07 December 2018 - Article
A growing number of businesses use service companies to employ their staff. Legally the employees’ contracts of employment are with the service company not with the operational business, but those employees may then be assigned to the relevant part of the operational business. This structure has a number of advantages, but difficulties can arise when all or part of the operational business is transferred to a third party and TUPE applies to the transfer. The rights of employees employed directly by the transferring operational business are of course protected under TUPE, but what of the employees of the service company – are they left in limbo?
In the absence of any cases dealing with the point, advisers have until now taken the view that the rights of those employees assigned to the transferring part of the operational business should be protected under TUPE, even though their contracts of employment are technically with another legal entity. The European Court of Justice (‘ECJ’) has now confirmed that this is correct in the case of Albron Catering BV v FNV Bondgenoten and John Roest.
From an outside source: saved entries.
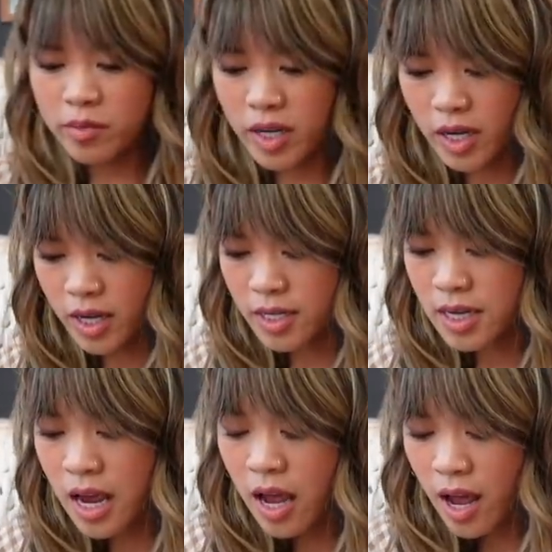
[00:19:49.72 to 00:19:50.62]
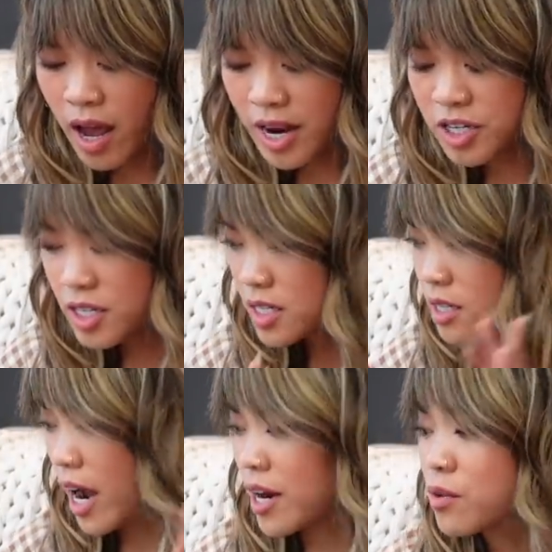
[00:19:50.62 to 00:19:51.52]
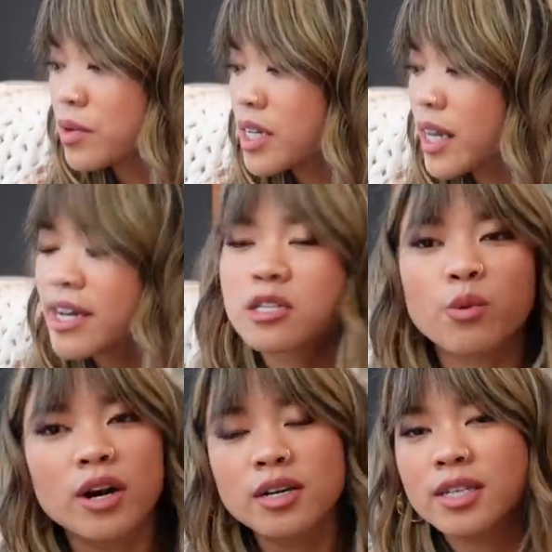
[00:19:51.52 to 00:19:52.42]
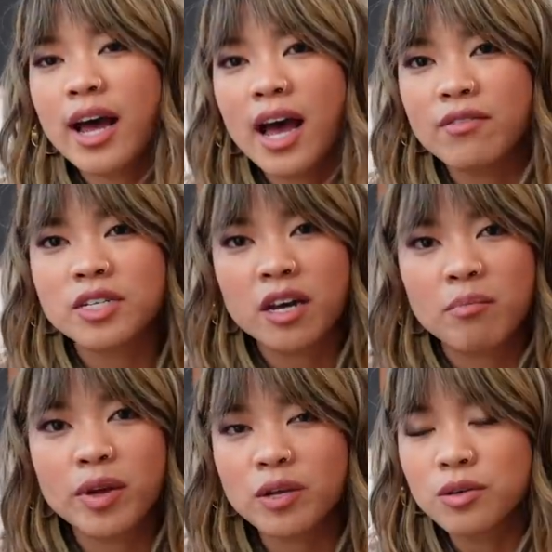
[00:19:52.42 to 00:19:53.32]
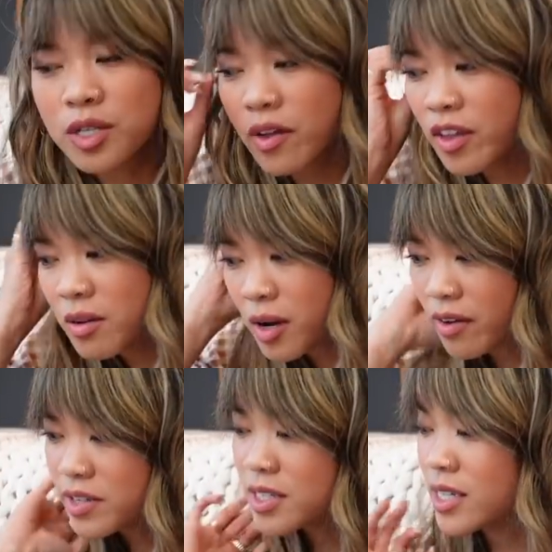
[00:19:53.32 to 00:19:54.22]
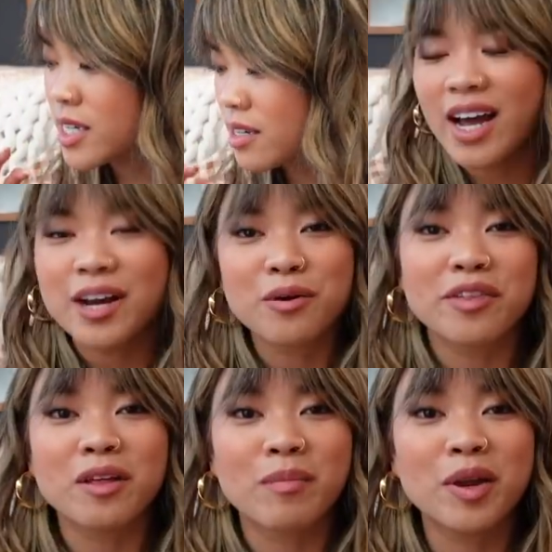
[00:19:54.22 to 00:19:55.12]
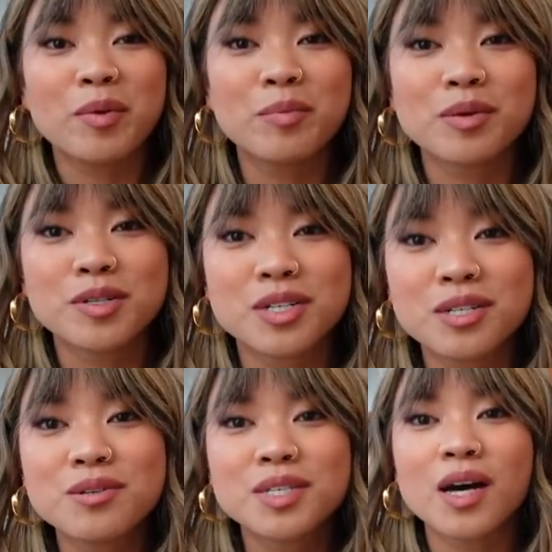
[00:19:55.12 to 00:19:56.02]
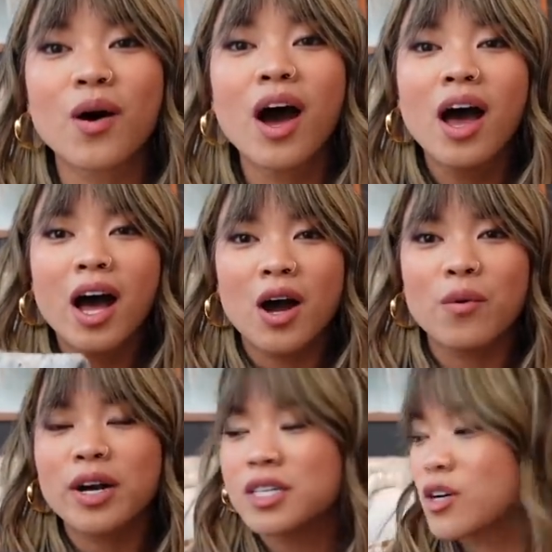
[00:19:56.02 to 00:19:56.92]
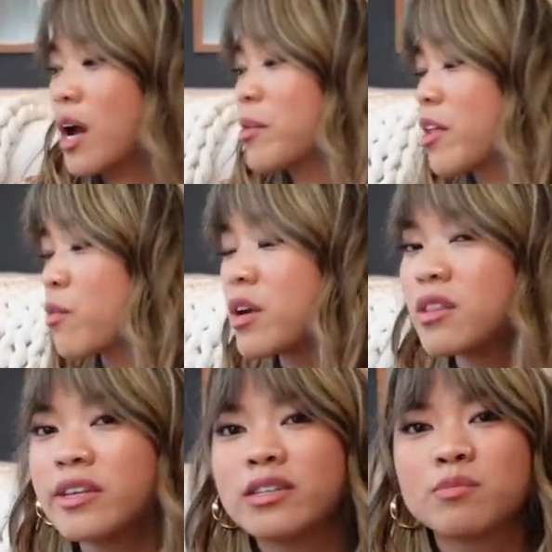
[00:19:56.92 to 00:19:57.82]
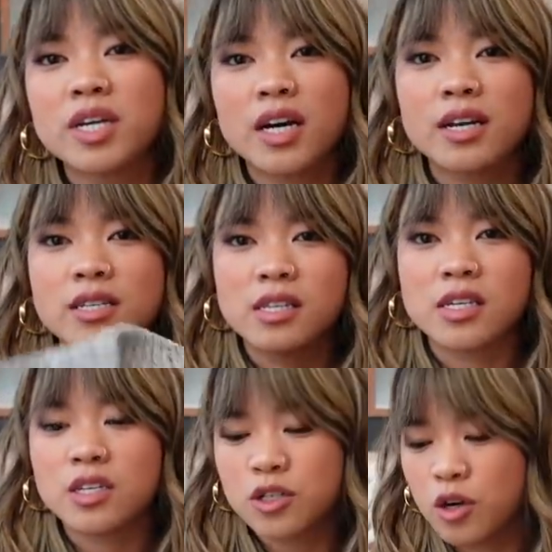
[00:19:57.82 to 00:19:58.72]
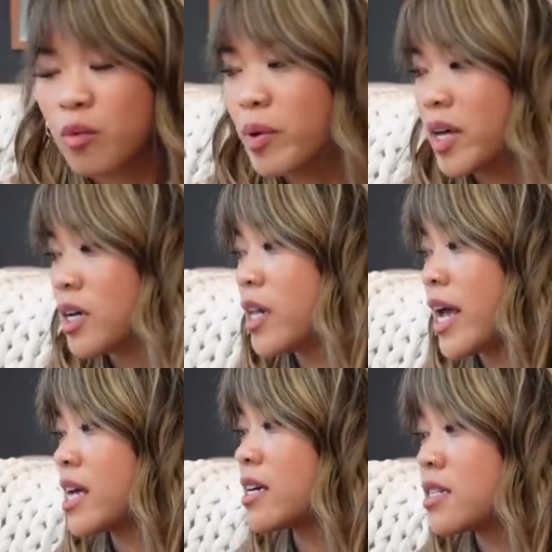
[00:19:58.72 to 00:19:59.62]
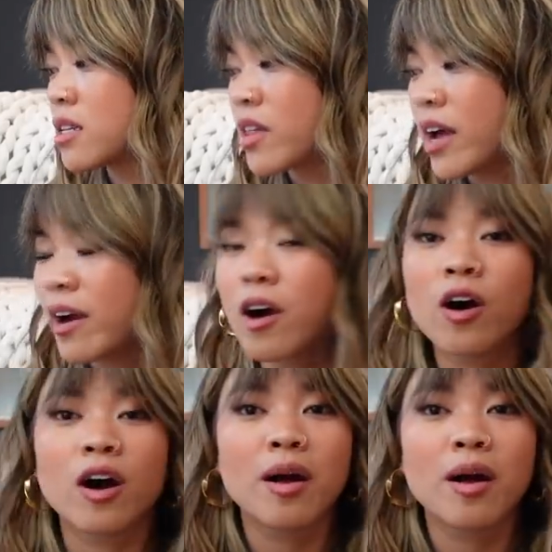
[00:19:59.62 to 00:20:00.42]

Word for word: because I just, I don't really like sweaters that have a ton of pills on them, obviously. I don't think many people do, so I wanted to grab another one of these because these don't pill and they are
The ECJ also confirmed that under the European Acquired Rights Directive (implemented in England and Wales as the TUPE Regulations) they will ‘lift the corporate veil’ and look through the operational business, so as to protect the rights of the affected employees of the service company.
The lesson for businesses
This case confirms yet again that the ECJ is prepared to take a purposive approach in order to confer protection on employees. Even a business with no contractual relationship with the relevant employees can be a transferor for the purposes of TUPE, where it is responsible for running the business in which those employees work. The case also reiterates that the important question is where the employees are assigned, and the courts will look behind corporate structures that are an attempt to avoid, or undermine, the effects of TUPE.